Firefly is a show about brokenness, I think, more than anything else. Malcolm Reynolds (Nathan Fillion) and Zoe (Gina Torres) are former soldiers who fought for independence from the oppressive Alliance – and lost. The two of them, and most especially Mal, are broken and beaten and lost. So they seek refuge in the one place the Alliance can’t take from them – the sky. They buy a ship, find a crew, and take whatever jobs come their way – whether it’s stealing, smuggling, or occasionally even doing honest work.

There are so many beautiful moments in Firefly – moments between siblings and between lovers, religious conversations, marital spats and innocent flirtation, people fighting for each other and challenging one another. But “Out of Gas” contains so many, I just had to go with this one episode.

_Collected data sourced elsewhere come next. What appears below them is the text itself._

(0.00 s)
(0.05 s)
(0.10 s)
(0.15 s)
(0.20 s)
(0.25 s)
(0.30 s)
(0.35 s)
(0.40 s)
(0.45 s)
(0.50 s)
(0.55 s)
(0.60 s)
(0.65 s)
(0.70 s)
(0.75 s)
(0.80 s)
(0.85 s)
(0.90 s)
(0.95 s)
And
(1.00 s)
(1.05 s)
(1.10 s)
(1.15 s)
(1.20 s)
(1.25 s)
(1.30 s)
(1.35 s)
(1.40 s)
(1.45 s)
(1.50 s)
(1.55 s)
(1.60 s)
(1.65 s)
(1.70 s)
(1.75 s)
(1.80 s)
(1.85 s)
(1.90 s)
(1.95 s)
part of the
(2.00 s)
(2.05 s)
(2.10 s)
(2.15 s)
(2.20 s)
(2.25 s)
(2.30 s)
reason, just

The plot is simple enough: a part of the engine has blown, and the ship is stranded, without power, losing oxygen and heat with each passing minute. But what follows are a series of hypoxia-induced flashbacks to the assembling of the crew. It’s beautiful really. We see the old gang Jayne was running with, and what brought him to work for Mal – a man he barely respects. We see Wash’s disgusting mustache and how he failed to impress his future wife. We see how Kaylee – against all odds – managed to impress Mal enough to win a job. We see an even haughtier version of Inara and her initial dislike of Mal. We get to see glimpses – however brief – of these people’s lives before life on Serenity, how they had virtually nothing to lose and the stars to gain. But best of all, we get this:

Mal’s first glimpse of his ship. “You buy this ship, treat her proper, she’ll be with you for the rest of your life.” In many ways, Serenity is every bit as much Mal’s wife as the T.A.R.D.I.S. is The Doctor’s, and for much the same reasons. They offer adventure, and a chance to escape. For Mal, Serenity kept him alive in more ways than one. It gave him somewhere to go outside of the reach of the Alliance. It gave him the sky.

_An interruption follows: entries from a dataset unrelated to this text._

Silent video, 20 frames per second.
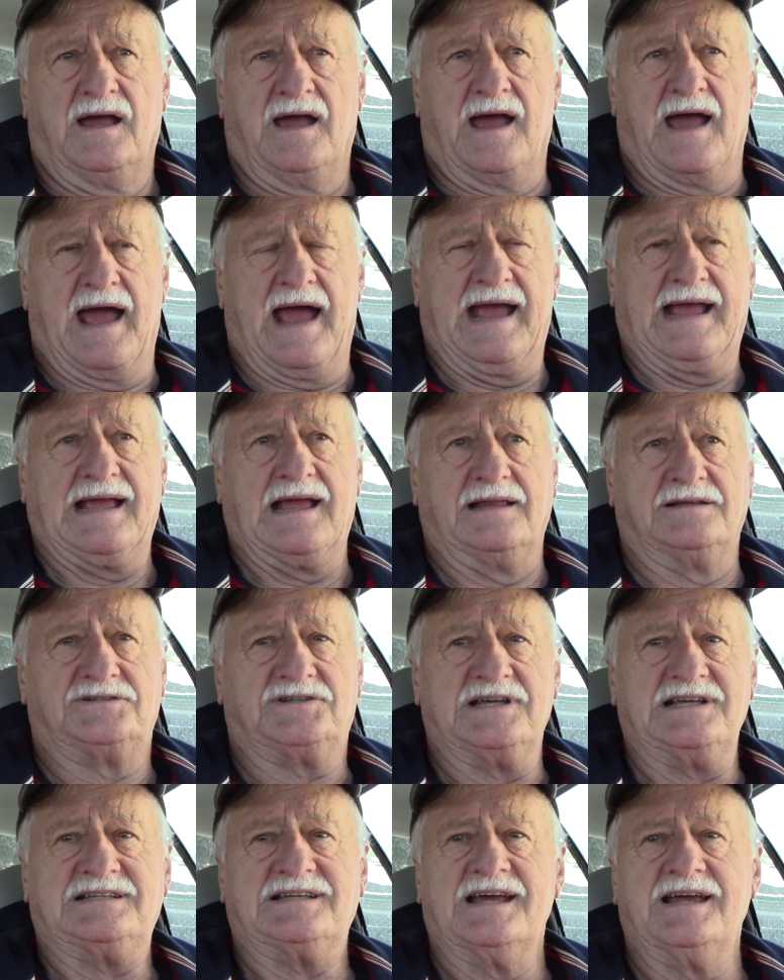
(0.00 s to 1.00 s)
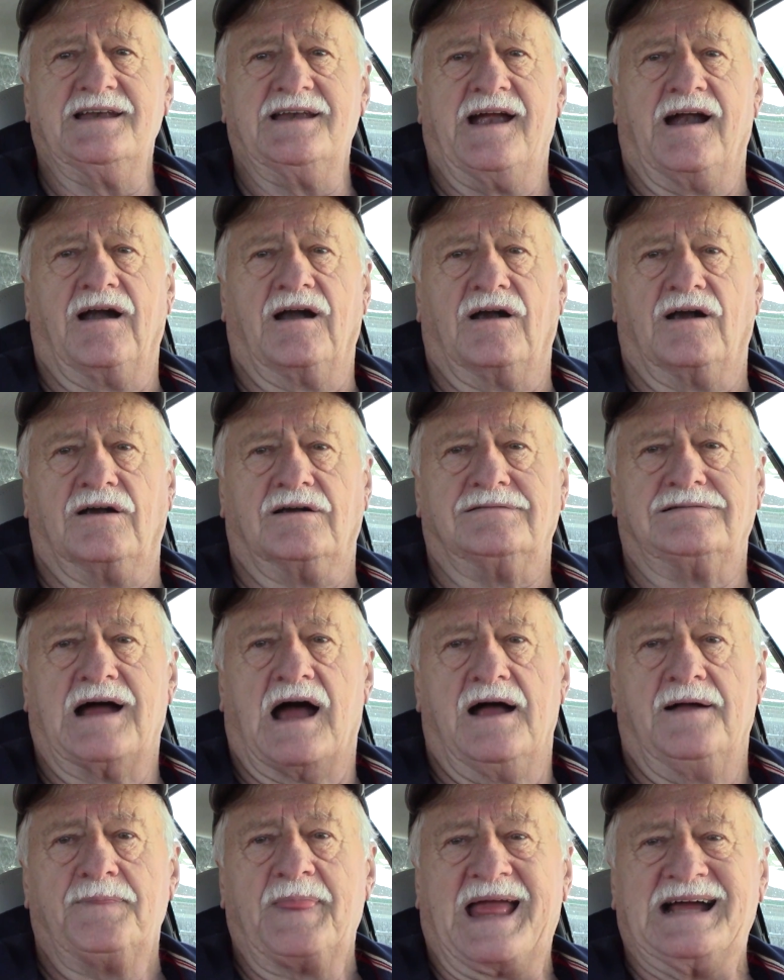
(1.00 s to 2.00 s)
And she's sitting there,
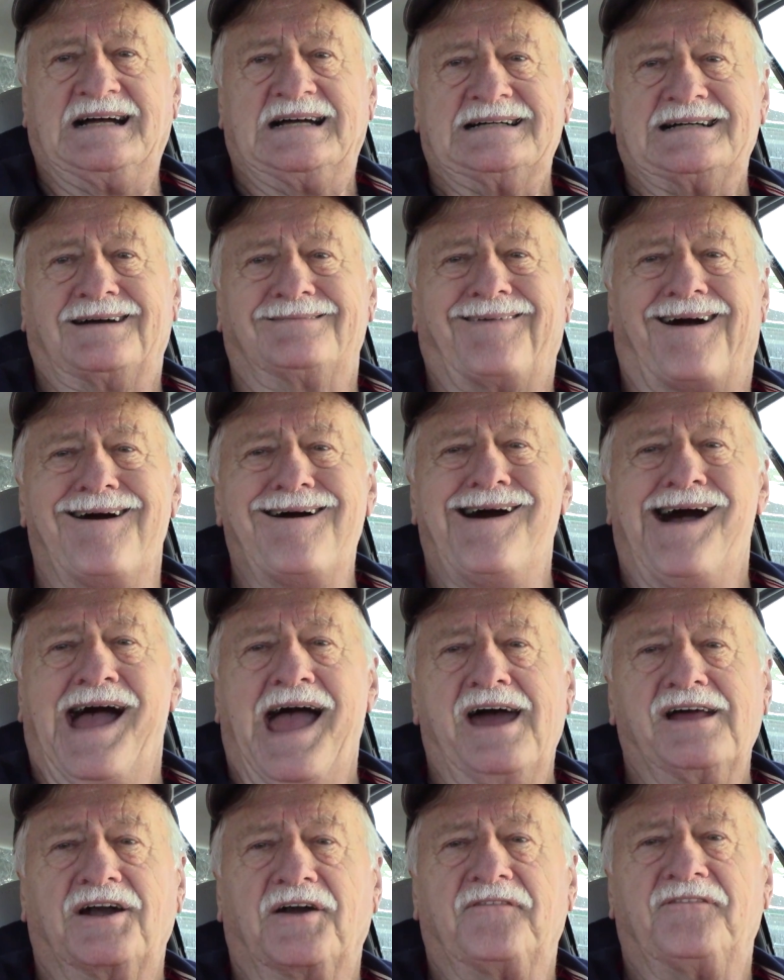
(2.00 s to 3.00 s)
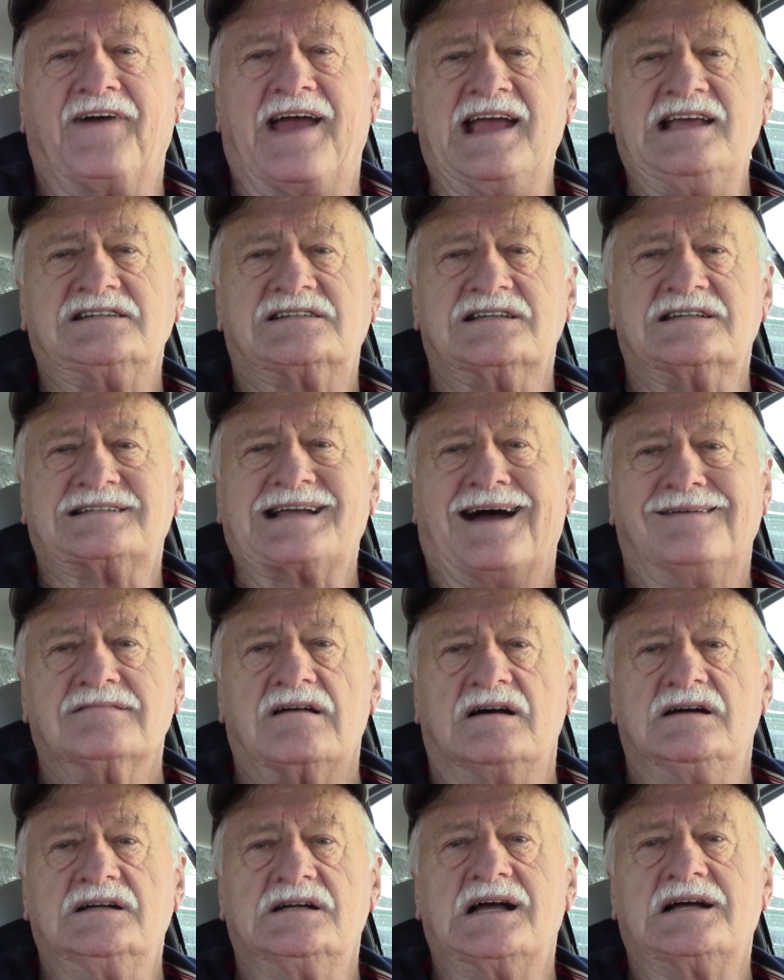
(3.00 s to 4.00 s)
and her face is,
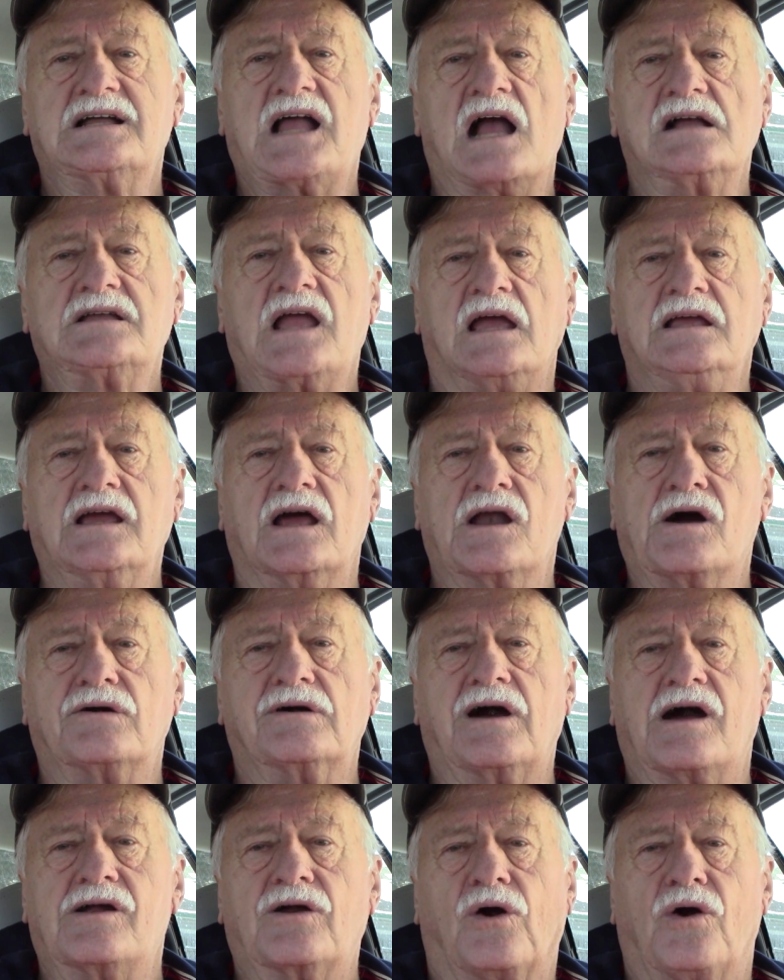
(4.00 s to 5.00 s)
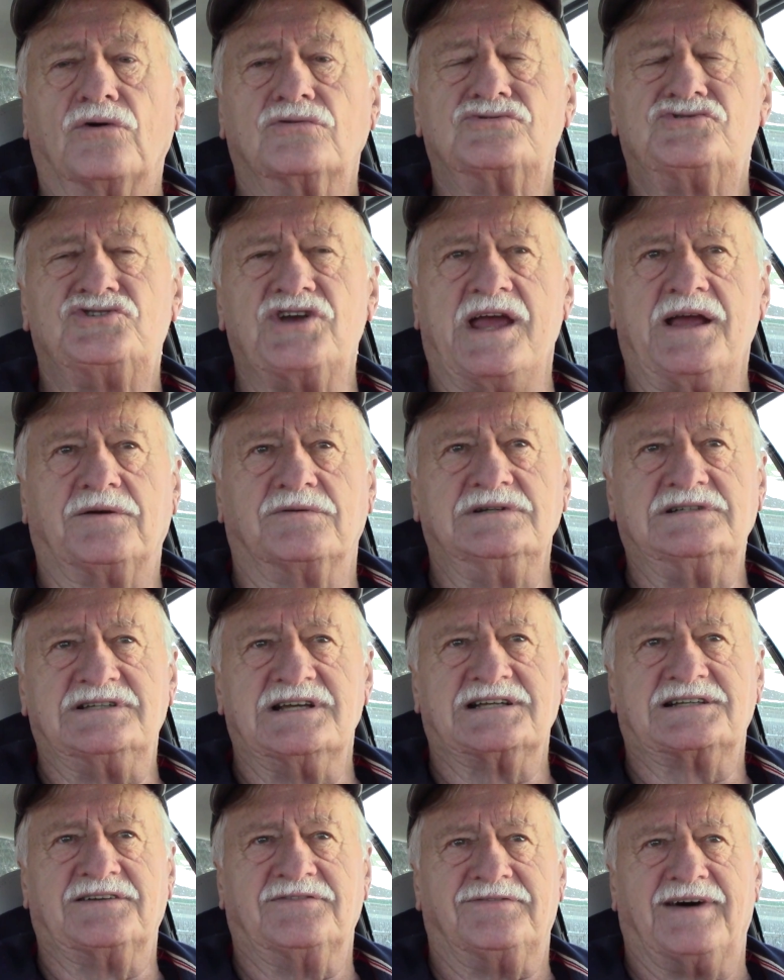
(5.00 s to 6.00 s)
her old cheek was
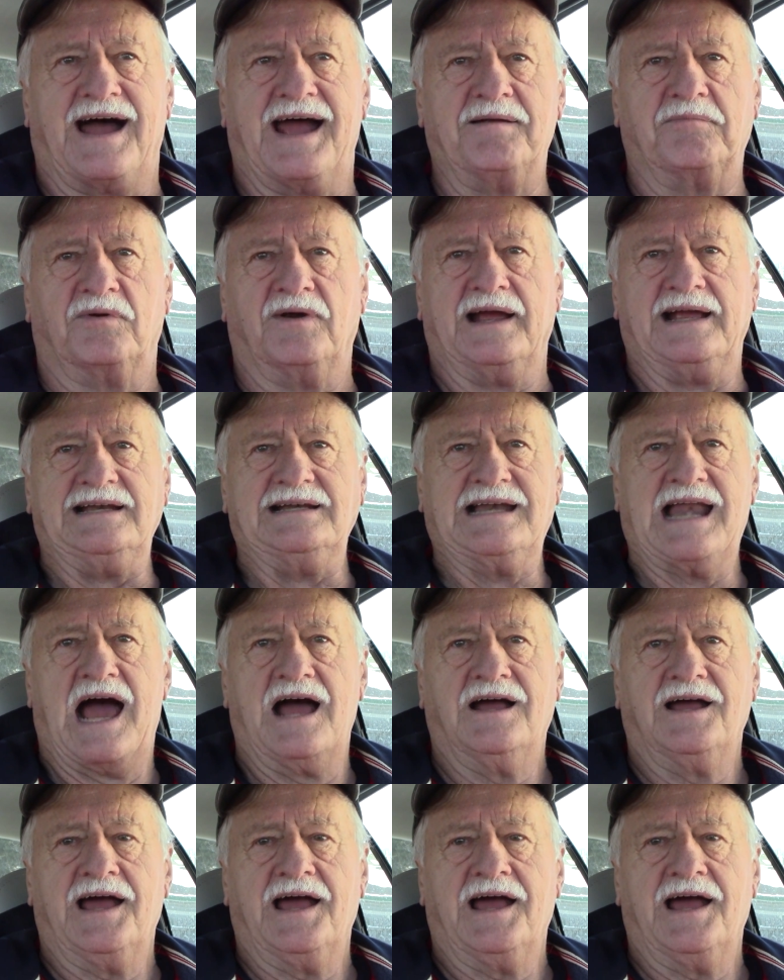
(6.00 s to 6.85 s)
just vibrating,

This is really just a beautiful episode. It’s tense. It has great character moments. It shows us our characters before, and shows how much of a family they’ve really become. And I challenge you not to cry at the end, as Mal, falling asleep surrounded by his crew, forces himself back awake to ask them with a shocking earnestness, “You all gonna be here when I wake up?” It’s wonderfully genuine and sweet, and just totally disarming and heartbreaking. “Out of Gas” may not be my favorite Firefly episode, but it definitely makes me feel the most feels.


One Response to Thirty Days of Feelings: Day Four

  1. javaj240 says:

    I love tis show, too. And this is a great episode. You really captured its essence!